SRDC Executive Director Bob Flint and RVTC Superintendent/Director Scott Farr issued a joint statement on behalf of the local group of partners; “We are excited about the opportunity to pursue this project and appreciate the strong support from a great team of partners and organizations in the Springfield region.”
Funding for these grants and the broader competition is provided by the following organizations:
Doris Duke Charitable Foundation
Robert Wood Johnson Foundation NeighborWorks America
State of Vermont
Northern Border Regional Commission
USDA/Northern Border Regional Commission
William J. and Dorothy K. O’Neill Foundation
National Life Foundation
Vermont Community Foundation
TD Charitable Foundation
Green Mountain Power
Pomerleau Real Estate
Vermont Energy Investment Corporation
Vermont Electric Power Company, Inc.
Northfield Savings Bank
Vermont State Employees Credit Union (VSECU)
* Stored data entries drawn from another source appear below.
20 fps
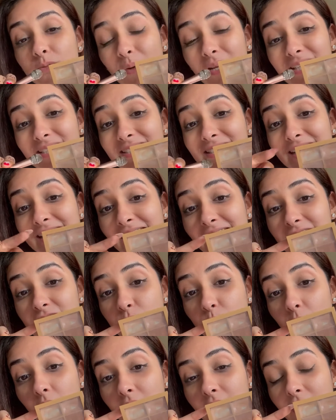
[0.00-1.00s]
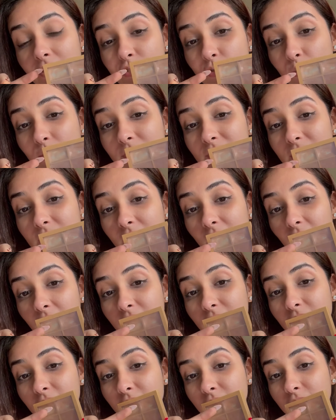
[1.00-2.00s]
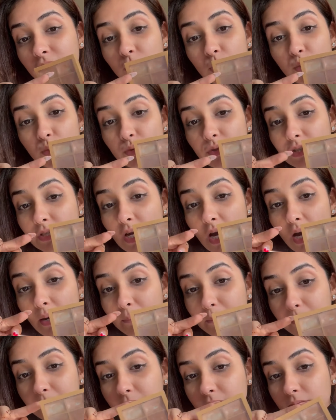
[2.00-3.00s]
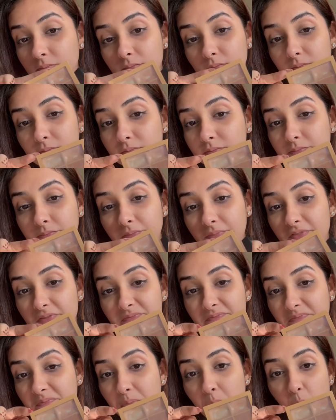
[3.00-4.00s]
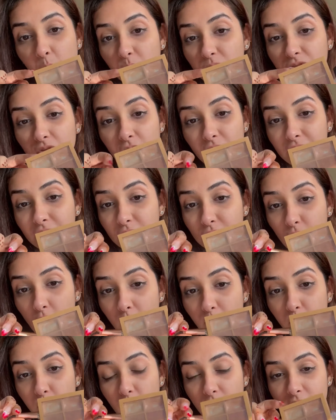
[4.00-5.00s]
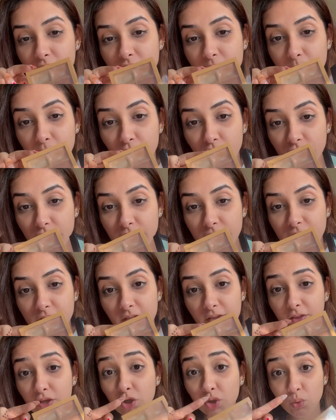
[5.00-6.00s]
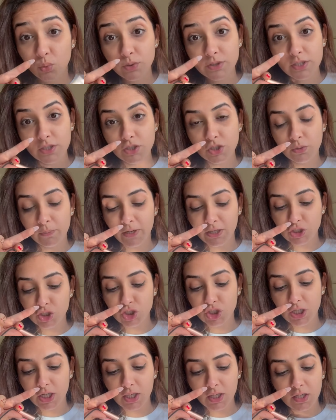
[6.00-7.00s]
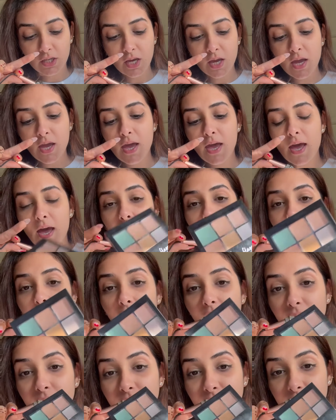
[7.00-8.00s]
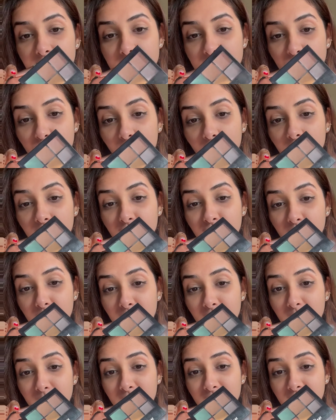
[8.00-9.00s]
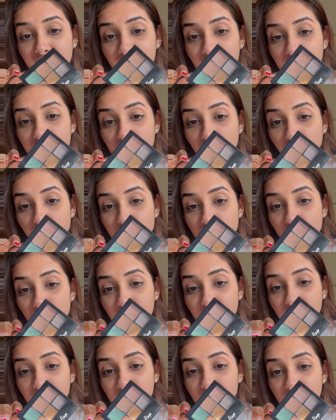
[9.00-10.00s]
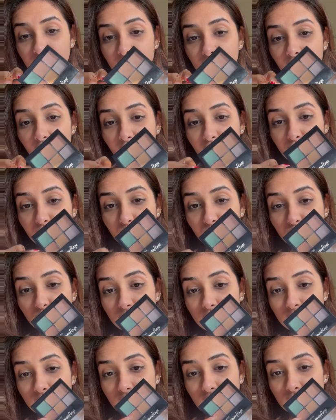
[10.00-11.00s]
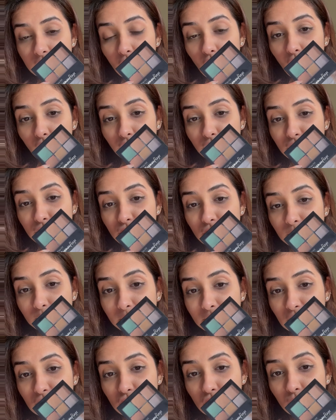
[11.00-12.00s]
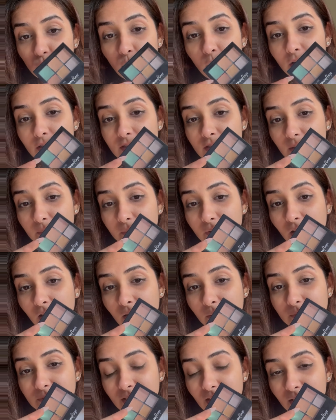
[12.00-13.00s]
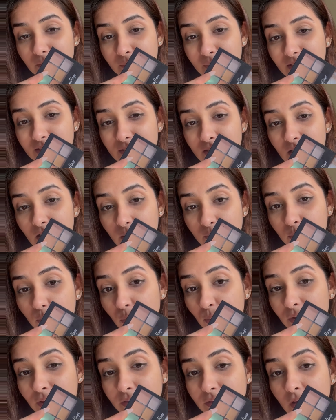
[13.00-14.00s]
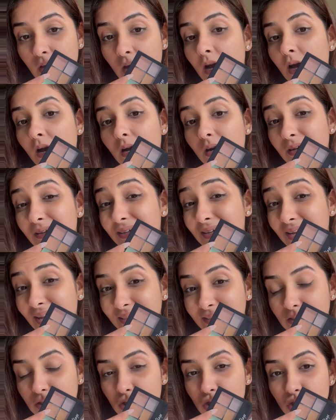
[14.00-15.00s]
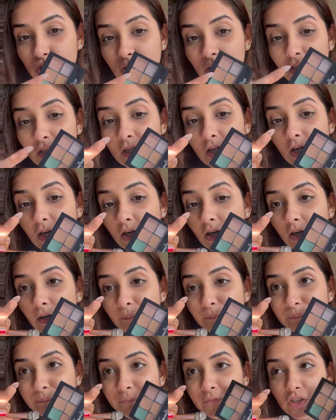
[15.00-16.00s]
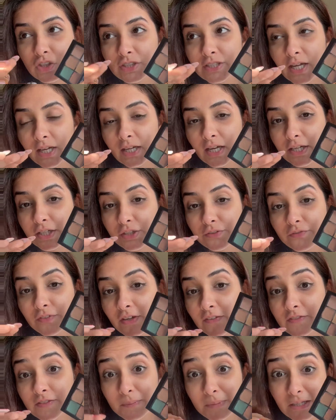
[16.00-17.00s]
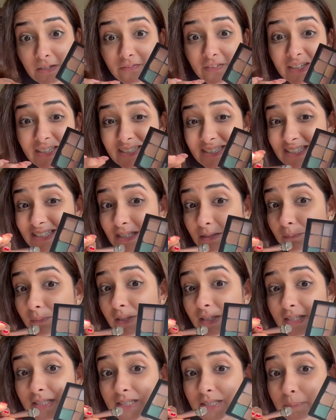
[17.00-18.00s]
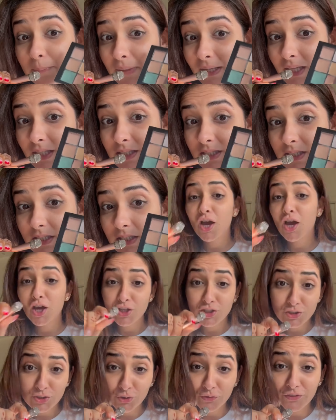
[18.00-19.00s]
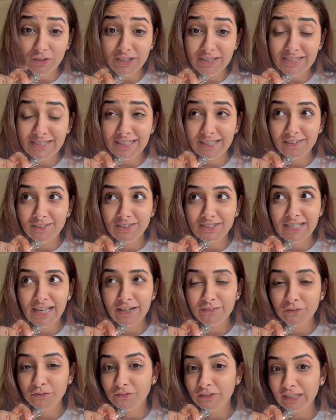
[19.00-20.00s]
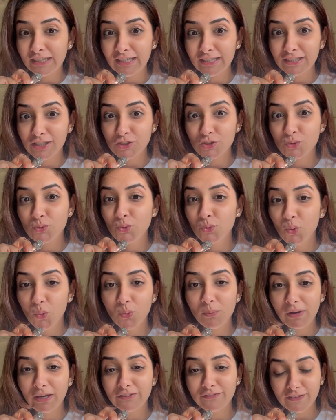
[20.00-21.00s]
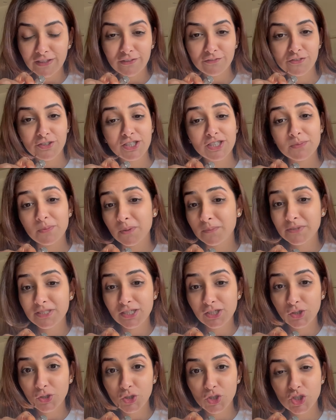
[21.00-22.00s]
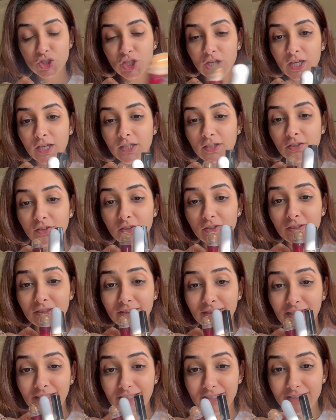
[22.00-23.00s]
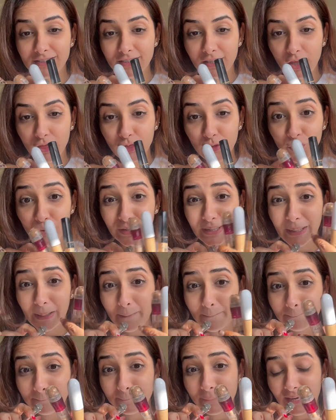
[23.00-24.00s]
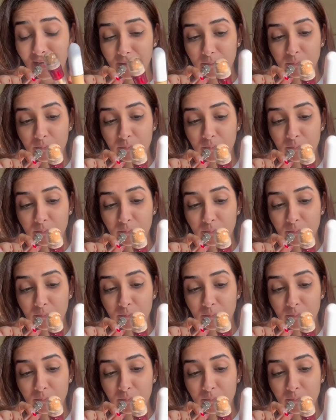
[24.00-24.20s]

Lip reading: one is a NYX one. As you can see, I've used up both of the top ones because they're the closest to my shade, and this one from Maybelline is also a favorite. I use this orangey peachy one sometimes and mix it up with a lighter shade because that kind of gives me a very seamless base. So for concealers, I have a feeling that you know my favorites, but I'm still going to share it here. These three bad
About the Working Communities Challenge
The Working Communities Challenge is built on Boston Fed research about why many of New England’s small cities have struggled economically over the past half-century. Boston Fed economists quickly discovered successful communities had something in common: leaders from the private business, public, and nonprofit sectors who collaborated on a shared, long-term vision for their community.
To help communities do this, the Boston Fed partnered with New England states to launch a competition that aimed to support diverse, local, collaborative leadership teams as they tackled complex issues within their communities. The challenge includes funding to accelerate promising local work, with a focus on increased economic opportunities for residents.
The competition began in smaller, post-industrial cities in Massachusetts, Rhode Island, and Connecticut. Now, the Boston Fed and Vermont leaders are adapting the competition model to the needs of rural towns, regions, and smaller cities in northern New England.